Stored items:
------------------------

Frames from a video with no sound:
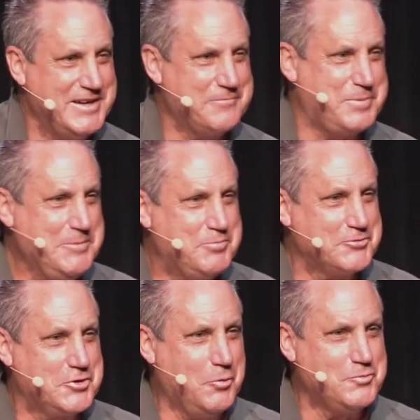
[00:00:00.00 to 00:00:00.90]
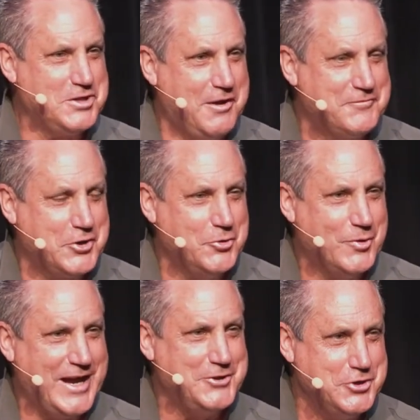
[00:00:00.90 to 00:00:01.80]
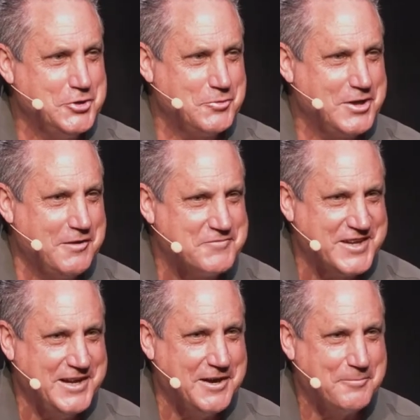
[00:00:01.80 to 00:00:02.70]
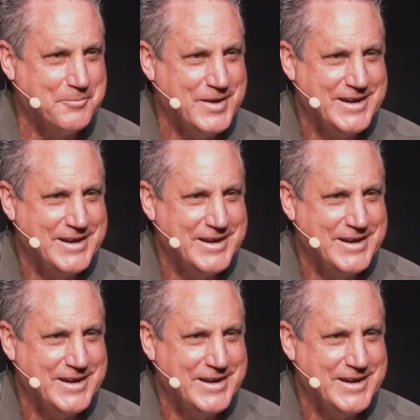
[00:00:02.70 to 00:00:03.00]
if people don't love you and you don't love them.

------------------------

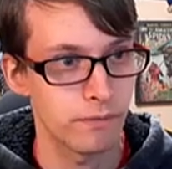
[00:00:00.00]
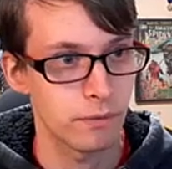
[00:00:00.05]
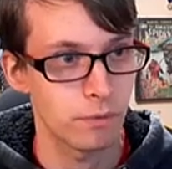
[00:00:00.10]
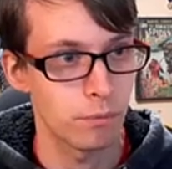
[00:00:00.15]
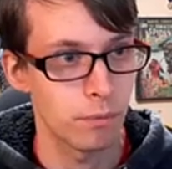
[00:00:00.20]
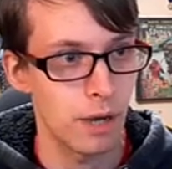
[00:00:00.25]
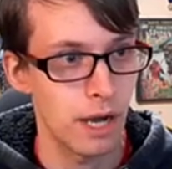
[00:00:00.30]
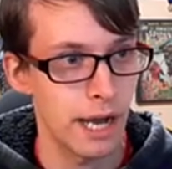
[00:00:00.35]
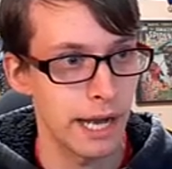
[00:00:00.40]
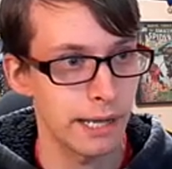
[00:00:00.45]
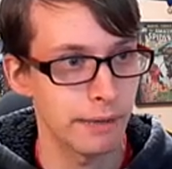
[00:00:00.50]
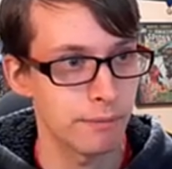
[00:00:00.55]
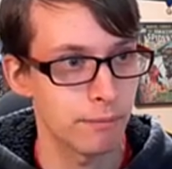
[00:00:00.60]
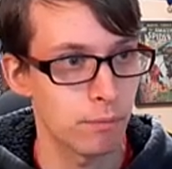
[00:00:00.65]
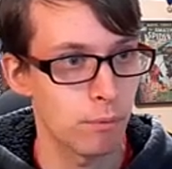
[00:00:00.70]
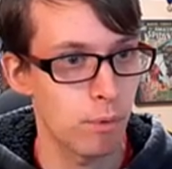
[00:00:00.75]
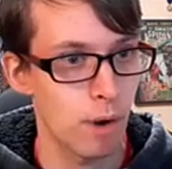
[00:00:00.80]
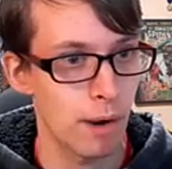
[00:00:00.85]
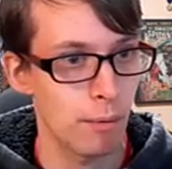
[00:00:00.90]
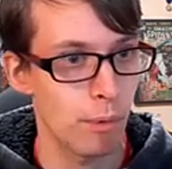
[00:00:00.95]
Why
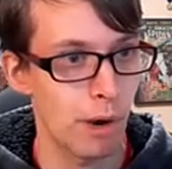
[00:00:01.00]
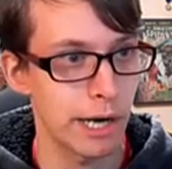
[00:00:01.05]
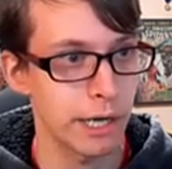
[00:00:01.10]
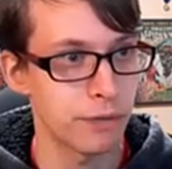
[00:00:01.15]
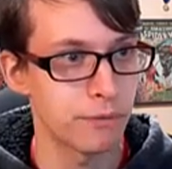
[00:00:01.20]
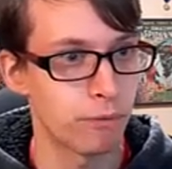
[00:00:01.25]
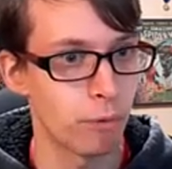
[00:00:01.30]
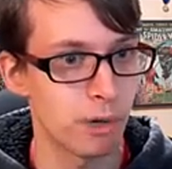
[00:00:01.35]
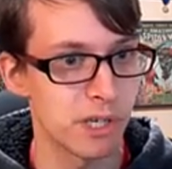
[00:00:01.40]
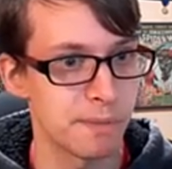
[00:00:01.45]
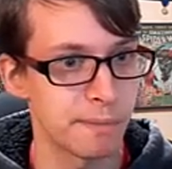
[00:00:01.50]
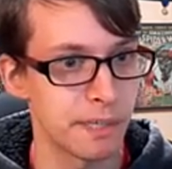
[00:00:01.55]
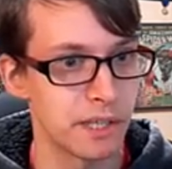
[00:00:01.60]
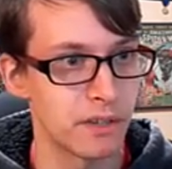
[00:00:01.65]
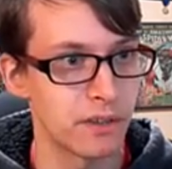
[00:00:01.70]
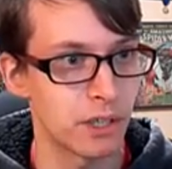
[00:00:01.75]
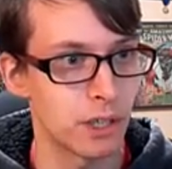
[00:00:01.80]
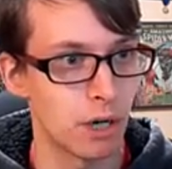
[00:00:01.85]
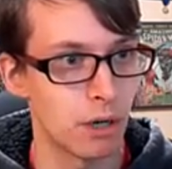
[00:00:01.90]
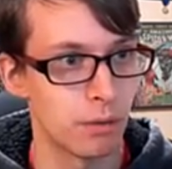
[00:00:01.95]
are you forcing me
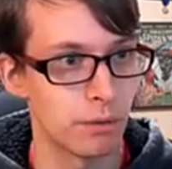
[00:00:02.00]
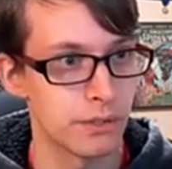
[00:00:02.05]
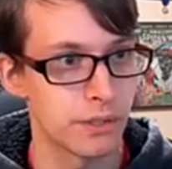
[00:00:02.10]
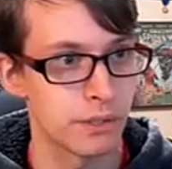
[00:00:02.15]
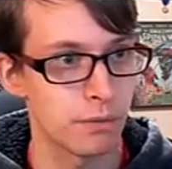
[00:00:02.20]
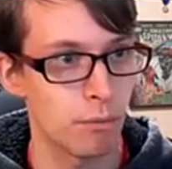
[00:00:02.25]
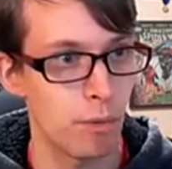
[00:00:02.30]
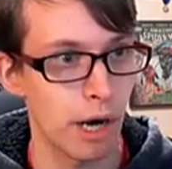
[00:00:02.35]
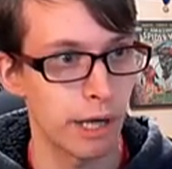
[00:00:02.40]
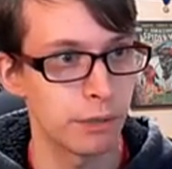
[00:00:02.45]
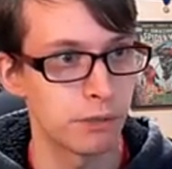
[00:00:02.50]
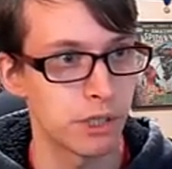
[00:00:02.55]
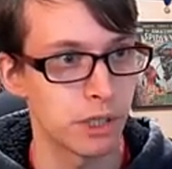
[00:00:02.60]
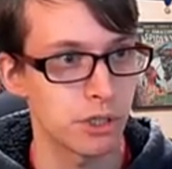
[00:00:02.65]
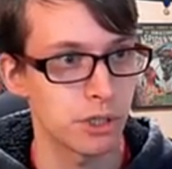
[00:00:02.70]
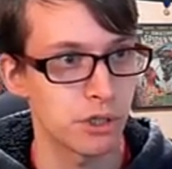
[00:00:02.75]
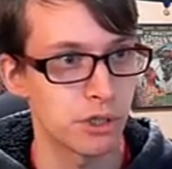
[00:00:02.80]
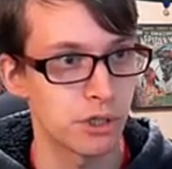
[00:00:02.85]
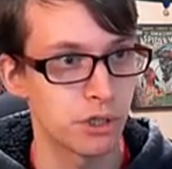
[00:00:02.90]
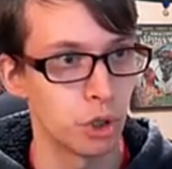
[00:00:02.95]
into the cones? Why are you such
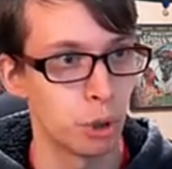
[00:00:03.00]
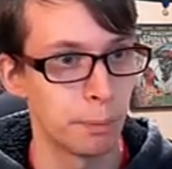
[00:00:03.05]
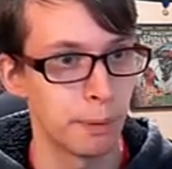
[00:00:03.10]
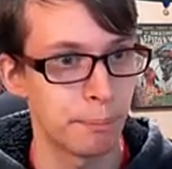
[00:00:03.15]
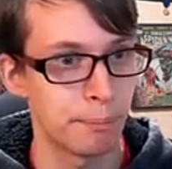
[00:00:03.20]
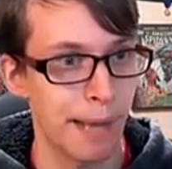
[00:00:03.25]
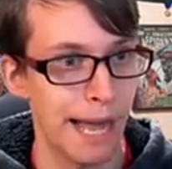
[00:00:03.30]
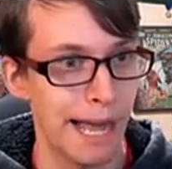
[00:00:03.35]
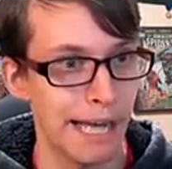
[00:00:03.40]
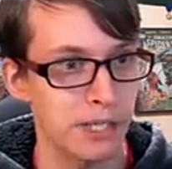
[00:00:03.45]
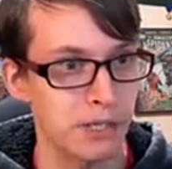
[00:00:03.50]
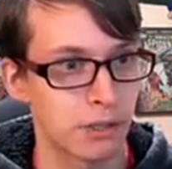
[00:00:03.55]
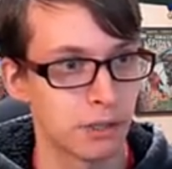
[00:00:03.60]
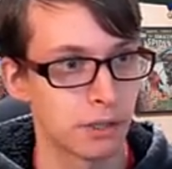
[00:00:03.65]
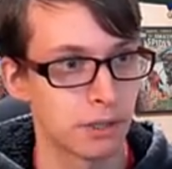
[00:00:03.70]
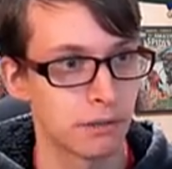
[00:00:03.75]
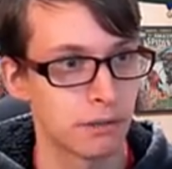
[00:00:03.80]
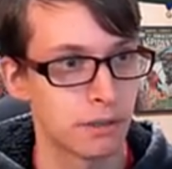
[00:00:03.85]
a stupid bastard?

------------------------

■ BRIEF: Set down, exactly as written above, each line from the one with "[00:00:00.65]" through the one with "[00:00:01.60]", and skip the pictures.

■ OUTPUT OF THE TASK:
[00:00:00.65]
[00:00:00.70]
[00:00:00.75]
[00:00:00.80]
[00:00:00.85]
[00:00:00.90]
[00:00:00.95]
Why
[00:00:01.00]
[00:00:01.05]
[00:00:01.10]
[00:00:01.15]
[00:00:01.20]
[00:00:01.25]
[00:00:01.30]
[00:00:01.35]
[00:00:01.40]
[00:00:01.45]
[00:00:01.50]
[00:00:01.55]
[00:00:01.60]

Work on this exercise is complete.